Haga un pequeño esfuerzo y dese usted cuenta de la cantidad enorme de tiempo, esfuerzo y dinero que ha dedicado a acumular trastos y actividades con muchos de los cuales no sabe ahora qué hacer y que además le ocupan sitio, cuando no le quedan todavía letras pendientes para terminar de pagarlo.
Ser feliz no es una alternativa o una de las cosas buenas que a uno le pueden suceder en la vida tanto como una opción responsable, una decisión. Responsable ante nosotros mismos y justo reconocimiento del regalo que es la vida que hemos recibido, y responsable con el prójimo, que tiene derecho a recibir lo mejor de cada uno.
Del mismo modo, se nos presenta el hecho de comprometerse como una necesidad para llegar a ser felices y realizar lo que cada uno elija y corresponda, lo que conviene hacer a cada cual, la acción consciente, el buen hacer.
La decisión es el paso que media entre el compromiso y la acción.
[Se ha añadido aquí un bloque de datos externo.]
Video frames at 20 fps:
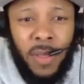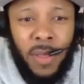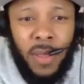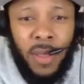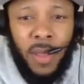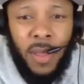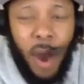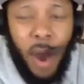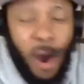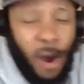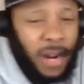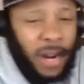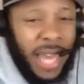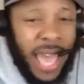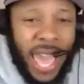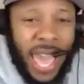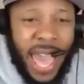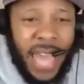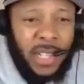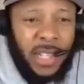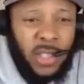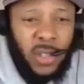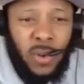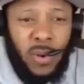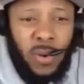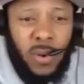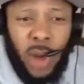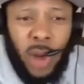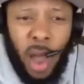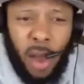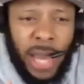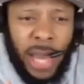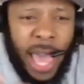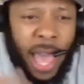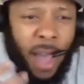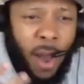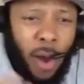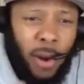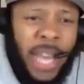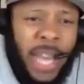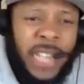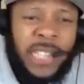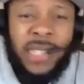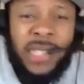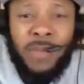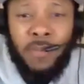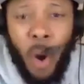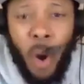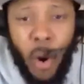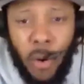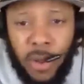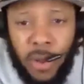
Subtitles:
All that attitude, all that smoke.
Es necesario que este paso se produzca, que permita el deslizamiento del compromiso en su resultado natural: la acción.
La acción es movimiento intencionado, con objetivo. La acción es realización. Es llevar a lo concreto algo que ha estado en un plano de reflexión y la especulación. Es la posibilidad de salida de la incertidumbre y la vía de concretización.
Hay que tomar decisiones y ponerlas en marcha, actuar. Actuar; por supuesto, en conciencia. Conscientes de las motivaciones y objetivos de la acción. Conscientes también (en la medida de nuestras posibilidades) del contexto en el que obramos. Nunca sabemos del todo a dónde nos lleva la realización de una decisión. Lo que sí sabemos es que no poner la decisión y el compromiso en marcha no nos lleva a ninguna buena parte y nos estanca, produciendo ahí un bloqueo energético en nosotros y con el entorno, un bloqueo de la vida: la enfermedad.
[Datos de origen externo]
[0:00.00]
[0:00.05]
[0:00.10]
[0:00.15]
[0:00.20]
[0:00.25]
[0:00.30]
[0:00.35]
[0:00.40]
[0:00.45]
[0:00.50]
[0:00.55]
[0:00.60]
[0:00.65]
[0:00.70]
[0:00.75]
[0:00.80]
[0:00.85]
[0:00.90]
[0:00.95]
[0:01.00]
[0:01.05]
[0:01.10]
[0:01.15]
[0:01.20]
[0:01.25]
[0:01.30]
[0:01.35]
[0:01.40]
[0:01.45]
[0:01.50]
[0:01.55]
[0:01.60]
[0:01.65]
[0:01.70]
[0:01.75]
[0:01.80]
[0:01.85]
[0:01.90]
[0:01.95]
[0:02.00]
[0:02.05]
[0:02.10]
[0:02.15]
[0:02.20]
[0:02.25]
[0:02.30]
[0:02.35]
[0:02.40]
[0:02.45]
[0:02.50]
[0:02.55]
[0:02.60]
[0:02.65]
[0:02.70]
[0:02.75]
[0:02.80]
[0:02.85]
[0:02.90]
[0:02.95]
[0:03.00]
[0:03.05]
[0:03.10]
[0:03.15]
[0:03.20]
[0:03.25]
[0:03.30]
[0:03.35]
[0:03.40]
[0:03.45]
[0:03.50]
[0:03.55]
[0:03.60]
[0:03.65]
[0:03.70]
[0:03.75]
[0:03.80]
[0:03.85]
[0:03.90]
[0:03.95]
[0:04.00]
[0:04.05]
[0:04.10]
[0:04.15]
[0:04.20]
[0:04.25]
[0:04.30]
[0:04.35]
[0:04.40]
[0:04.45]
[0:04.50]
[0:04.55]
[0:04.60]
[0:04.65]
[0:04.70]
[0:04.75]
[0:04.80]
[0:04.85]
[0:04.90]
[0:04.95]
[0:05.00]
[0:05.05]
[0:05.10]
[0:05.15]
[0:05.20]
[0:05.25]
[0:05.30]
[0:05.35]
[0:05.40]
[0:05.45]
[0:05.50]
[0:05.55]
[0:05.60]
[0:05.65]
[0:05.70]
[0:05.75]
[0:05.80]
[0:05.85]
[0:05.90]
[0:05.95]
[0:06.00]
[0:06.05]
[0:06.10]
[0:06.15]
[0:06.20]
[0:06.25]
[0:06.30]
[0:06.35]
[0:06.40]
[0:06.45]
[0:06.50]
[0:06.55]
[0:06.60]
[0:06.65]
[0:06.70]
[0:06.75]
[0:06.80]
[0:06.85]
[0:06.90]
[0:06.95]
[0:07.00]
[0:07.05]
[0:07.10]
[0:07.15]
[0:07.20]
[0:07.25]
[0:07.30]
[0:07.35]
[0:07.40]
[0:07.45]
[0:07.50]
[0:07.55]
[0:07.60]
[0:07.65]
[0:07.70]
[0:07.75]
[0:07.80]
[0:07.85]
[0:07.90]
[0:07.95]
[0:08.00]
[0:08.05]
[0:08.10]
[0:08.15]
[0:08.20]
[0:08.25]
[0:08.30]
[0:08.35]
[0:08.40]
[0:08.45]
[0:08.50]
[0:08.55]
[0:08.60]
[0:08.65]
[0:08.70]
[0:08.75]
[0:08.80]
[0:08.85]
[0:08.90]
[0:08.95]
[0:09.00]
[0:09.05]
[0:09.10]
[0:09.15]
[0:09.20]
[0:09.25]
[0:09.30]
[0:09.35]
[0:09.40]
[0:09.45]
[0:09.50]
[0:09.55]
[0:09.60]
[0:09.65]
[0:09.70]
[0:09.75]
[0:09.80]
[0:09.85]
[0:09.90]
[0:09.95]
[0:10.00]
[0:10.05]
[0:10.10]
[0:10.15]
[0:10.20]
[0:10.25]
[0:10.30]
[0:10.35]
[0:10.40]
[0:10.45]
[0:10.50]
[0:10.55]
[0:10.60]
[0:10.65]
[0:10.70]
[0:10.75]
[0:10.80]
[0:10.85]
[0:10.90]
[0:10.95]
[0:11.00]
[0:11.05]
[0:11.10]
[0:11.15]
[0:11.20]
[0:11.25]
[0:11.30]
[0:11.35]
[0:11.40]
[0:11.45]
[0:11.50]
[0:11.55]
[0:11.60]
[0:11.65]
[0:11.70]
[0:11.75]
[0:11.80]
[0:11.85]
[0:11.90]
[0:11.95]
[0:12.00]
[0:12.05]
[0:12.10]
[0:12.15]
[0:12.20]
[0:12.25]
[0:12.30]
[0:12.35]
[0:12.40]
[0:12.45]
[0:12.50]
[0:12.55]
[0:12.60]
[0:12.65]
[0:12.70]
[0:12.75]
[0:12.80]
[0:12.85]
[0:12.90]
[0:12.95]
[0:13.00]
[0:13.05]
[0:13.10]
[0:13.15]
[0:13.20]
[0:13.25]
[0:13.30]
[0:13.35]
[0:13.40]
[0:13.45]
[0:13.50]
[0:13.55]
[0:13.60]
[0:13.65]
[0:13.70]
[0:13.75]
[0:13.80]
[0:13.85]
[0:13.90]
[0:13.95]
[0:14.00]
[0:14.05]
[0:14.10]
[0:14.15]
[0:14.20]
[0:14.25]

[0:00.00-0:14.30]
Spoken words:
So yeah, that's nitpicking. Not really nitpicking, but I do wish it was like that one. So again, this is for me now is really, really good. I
Si no realizamos, aún con el riesgo de equivocarnos, lo que consideramos nuestra opción, si nuestra apuesta no se concretiza se pudrirá en nosotros y obstaculizaremos el fluir de la vida. Lo que repercutirá no sólo en nosotros. Generaríamos un tapón energético que impediría el orden propio de las cosas. Forzaríamos de alguna manera a que nuestro lugar sea ocupado por otros, les cargaríamos de nuestras funciones, las que en realidad no puede hacer sino cada cual. Hacer algo en lugar de otro deja a ambas partes -quien lo hace y quien deja de hacerlo- fuera de su sitio.
No hay posibilidad inocente de desentenderse.